PHILADELPHIA (CBS) -- If and when you take your kids to see The Lego Movie –- and you know you will –- they'll probably have an okay time.

And you'll probably have an okay time watching them have an okay time.  Maybe you'll even have a chuckle or two as well.

But make no mistake about it: this is a 100-minute commercial.   Sales pitches don't come any more thinly disguised as a movie.

The product being sold here is Lego, the childhood playtime favorite from the Danish company, The Lego Group.
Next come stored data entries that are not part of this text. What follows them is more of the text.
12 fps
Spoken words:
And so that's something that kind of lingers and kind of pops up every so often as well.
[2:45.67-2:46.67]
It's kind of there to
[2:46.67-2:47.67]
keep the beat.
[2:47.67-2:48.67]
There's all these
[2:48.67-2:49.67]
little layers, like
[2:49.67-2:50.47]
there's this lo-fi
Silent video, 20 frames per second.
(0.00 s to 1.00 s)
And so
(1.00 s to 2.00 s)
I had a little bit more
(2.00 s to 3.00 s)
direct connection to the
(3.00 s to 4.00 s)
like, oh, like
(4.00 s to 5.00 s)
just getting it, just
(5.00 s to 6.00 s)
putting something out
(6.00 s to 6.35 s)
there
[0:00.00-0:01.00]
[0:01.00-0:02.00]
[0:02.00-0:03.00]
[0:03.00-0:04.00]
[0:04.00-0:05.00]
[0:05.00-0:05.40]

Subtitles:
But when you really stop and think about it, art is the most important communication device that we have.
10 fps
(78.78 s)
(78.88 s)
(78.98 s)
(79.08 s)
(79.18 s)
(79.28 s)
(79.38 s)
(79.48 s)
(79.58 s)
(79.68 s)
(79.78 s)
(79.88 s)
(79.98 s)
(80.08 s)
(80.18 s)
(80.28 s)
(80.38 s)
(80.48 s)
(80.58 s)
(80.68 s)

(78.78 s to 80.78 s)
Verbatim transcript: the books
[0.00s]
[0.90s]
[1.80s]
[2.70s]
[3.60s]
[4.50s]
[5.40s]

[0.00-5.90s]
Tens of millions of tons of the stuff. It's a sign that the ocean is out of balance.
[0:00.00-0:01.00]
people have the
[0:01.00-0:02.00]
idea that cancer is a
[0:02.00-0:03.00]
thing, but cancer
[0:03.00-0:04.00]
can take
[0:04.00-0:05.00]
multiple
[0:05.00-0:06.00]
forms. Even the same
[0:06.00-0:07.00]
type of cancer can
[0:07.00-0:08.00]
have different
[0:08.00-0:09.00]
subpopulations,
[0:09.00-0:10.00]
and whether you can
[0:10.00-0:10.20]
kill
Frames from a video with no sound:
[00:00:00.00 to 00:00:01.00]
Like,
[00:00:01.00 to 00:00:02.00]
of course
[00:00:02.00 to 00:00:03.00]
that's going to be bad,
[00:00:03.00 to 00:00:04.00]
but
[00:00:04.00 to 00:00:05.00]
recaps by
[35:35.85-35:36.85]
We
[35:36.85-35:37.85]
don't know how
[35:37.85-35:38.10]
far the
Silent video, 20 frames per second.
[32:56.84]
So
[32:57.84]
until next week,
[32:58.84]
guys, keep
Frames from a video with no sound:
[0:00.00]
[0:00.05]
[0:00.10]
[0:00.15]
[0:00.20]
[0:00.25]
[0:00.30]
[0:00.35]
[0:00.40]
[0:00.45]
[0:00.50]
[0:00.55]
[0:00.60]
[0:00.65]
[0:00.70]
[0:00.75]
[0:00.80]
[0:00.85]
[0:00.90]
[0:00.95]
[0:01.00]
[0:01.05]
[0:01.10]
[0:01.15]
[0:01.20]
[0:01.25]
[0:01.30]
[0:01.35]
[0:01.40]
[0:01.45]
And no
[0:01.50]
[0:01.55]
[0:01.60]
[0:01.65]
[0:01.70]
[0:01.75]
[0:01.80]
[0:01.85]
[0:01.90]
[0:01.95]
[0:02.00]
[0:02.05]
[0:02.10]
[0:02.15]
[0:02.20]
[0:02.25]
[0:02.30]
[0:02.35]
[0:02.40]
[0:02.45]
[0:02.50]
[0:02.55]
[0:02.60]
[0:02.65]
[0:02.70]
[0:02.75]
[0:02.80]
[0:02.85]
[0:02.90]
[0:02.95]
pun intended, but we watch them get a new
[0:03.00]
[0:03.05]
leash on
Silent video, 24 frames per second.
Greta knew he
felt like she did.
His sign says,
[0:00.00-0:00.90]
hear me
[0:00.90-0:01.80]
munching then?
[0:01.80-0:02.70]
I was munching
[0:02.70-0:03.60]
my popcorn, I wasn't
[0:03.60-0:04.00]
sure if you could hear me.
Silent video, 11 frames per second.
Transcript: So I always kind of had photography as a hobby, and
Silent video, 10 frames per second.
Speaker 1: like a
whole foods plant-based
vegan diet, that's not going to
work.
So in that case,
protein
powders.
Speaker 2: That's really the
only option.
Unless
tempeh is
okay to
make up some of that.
The toys are, as if you didn't know, colorful interlocking bricks and accompanying gears and mini-figures used in the building of buildings, vehicles, and robots.

The name comes from the Danish phrase leg godt, which means "play well."

As to whether you will therefore see The Lego Movie as the most blatant blast of cinematic cynicism you've ever experienced will depend on your tolerance for misrepresentation.

The computer-animated comedy, available in 3-D (ho-hum, so what else is new?), has been fashioned, from its title to its plot to its dialogue to its look, to appeal to the children in the audience without disenfranchising the grownups in attendance.

To that end, the film is a parade of frenetic action sequence after frenetic action sequence to dazzle the youngsters, accompanied by a sprinkling of one-liners and sight gags meant to get a smile or laugh from the dutiful chaperones.

The narrative centers around Emmet Brickowoski, voiced by Chris Pratt, an ordinary citizen (a construction worker by trade) who lives and works in the community of Bricksburg.

When the villainous Lord Business, a repressive overlord voiced by Will Ferrell, develops a plan to destroy the way the Lego universe works, the powers that be select Emmet, mistakenly thinking he is more or less their savior, to come to their rescue.

Emmet knows he's out of his league, but he gets help from such rebels as Vitruvius (Morgan Freeman),  Wyldstyle (Elizabeth Banks), and Batman (Will Arnett).

And let's not forget the participation of Liam Neeson as Bad Cop/Good Cop, Alison Brie as Unikitty, Jonah Hill as Green Lantern, Channing Tatum as Superman, Cobie Smulders as Wonder Woman, Charlie Day as Benny, Will Forte as Abraham Lincoln, Anthony Daniels as C3PO, Billy Dee Williams as Lando Calrissian, Nick Offerman as Metal Beard, and Shaquille O'Neal as himself.

Yep, lots of famous folks were invited to this party, and most of them are severely underutilized.

Co-directors Chris Miller (Cloudy with a Chance of Meatballs, 21 Jump Street) and Chris McKay (Shrek the Third, Puss in Boots) also include a live-action, message-delivering sequence late in the game that, frankly, suggests the better and more palatable movie this might have been.

Now, I realize that I'm not a representative of the target audience, but every time the self-serving term, "master builder," is uttered, which seems about every ten seconds, you half expect a sales clerk to come out from behind the screen holding an array of toys available for instant purchase.

The phrase, "master builder," which is crammed into the dialogue like commuters on a rush-hour subway, just happens to be (coincidence alert! coincidence alert!) the name of the new academy which issues a series of for-purchase kits for Lego customers.

And as the film's directors have more or less said in interviews, virtually every frame represents something that could be replicated by anybody spending enough money to acquire sufficient Lego bricks.

Puh-leeze.

So we'll play with 2 stars out of 4 for The Lego Movie.  There are bricks just about everywhere in this enterprise, but the biggest and baddest brick being dropped may just be the film itself.